**TASK DESCRIPTION**. Take the data below and extract the lines from the one with "[00:10:44.63]" to the one with "[0:10.00-0:11.00]", inclusive, exactly as written.

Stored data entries
______

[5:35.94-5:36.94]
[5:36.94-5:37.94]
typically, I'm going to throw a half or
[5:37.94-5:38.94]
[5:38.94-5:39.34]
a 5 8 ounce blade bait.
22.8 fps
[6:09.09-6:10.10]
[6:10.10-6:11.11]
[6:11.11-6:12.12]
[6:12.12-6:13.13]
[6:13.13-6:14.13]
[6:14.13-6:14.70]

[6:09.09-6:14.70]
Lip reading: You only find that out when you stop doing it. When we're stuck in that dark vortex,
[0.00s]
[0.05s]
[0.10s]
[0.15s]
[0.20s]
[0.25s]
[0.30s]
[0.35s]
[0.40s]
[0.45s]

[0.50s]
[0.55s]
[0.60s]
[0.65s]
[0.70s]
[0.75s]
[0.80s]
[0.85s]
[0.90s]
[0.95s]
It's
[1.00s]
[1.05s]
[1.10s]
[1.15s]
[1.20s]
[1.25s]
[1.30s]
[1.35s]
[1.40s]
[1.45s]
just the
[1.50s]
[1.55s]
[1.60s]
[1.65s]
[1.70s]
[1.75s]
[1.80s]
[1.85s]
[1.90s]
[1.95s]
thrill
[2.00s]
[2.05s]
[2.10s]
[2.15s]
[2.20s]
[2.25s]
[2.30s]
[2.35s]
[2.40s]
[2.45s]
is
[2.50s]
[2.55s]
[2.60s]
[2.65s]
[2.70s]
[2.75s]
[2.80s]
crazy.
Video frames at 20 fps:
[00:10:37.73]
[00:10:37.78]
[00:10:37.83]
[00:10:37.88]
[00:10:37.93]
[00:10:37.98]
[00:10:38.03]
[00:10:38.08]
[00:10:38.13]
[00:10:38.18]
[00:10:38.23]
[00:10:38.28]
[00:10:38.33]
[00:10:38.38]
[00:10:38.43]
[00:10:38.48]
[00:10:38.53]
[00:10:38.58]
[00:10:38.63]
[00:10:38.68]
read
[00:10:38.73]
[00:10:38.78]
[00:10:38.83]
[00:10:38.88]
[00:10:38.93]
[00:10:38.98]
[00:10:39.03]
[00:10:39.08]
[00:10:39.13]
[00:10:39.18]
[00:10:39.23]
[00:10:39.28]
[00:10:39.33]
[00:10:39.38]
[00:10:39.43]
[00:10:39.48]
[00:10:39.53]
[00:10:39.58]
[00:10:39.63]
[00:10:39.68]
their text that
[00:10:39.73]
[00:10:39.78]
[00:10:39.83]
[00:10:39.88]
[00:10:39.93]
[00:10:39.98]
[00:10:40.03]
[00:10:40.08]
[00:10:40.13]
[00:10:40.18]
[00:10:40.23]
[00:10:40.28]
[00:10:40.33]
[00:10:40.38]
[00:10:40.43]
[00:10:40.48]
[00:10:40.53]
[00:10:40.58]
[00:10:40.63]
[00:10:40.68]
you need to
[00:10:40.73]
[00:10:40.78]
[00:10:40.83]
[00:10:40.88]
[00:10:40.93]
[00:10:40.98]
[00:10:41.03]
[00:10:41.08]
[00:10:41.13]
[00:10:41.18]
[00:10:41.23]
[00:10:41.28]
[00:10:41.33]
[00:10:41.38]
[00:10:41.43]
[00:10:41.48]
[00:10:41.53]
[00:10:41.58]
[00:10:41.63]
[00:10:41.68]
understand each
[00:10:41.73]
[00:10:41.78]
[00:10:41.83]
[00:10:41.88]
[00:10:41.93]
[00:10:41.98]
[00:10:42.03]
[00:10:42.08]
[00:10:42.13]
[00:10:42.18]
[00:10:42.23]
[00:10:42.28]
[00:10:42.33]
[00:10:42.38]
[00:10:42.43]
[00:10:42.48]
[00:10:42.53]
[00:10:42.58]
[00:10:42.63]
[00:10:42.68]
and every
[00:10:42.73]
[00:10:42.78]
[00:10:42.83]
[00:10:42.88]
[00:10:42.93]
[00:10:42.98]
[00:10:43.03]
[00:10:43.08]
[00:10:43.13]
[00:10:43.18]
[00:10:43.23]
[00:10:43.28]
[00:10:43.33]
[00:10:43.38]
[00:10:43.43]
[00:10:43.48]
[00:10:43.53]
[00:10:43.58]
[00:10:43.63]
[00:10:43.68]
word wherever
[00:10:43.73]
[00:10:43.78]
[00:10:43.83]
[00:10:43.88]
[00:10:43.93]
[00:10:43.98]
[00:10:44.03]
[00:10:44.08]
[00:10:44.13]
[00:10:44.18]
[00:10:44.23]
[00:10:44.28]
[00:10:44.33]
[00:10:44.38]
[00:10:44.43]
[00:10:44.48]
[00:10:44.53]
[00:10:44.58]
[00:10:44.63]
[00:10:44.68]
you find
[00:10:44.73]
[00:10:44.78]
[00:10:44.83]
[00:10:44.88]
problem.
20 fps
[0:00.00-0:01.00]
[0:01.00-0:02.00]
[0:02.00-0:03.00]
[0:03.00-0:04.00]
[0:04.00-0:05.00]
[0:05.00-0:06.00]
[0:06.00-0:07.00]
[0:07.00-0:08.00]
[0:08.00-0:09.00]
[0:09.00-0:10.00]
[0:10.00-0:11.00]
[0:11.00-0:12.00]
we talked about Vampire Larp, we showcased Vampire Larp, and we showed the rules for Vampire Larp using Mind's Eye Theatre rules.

______

**COMPLETED EXERCISE**.
[00:10:44.63]
[00:10:44.68]
you find
[00:10:44.73]
[00:10:44.78]
[00:10:44.83]
[00:10:44.88]
problem.
20 fps
[0:00.00-0:01.00]
[0:01.00-0:02.00]
[0:02.00-0:03.00]
[0:03.00-0:04.00]
[0:04.00-0:05.00]
[0:05.00-0:06.00]
[0:06.00-0:07.00]
[0:07.00-0:08.00]
[0:08.00-0:09.00]
[0:09.00-0:10.00]
[0:10.00-0:11.00]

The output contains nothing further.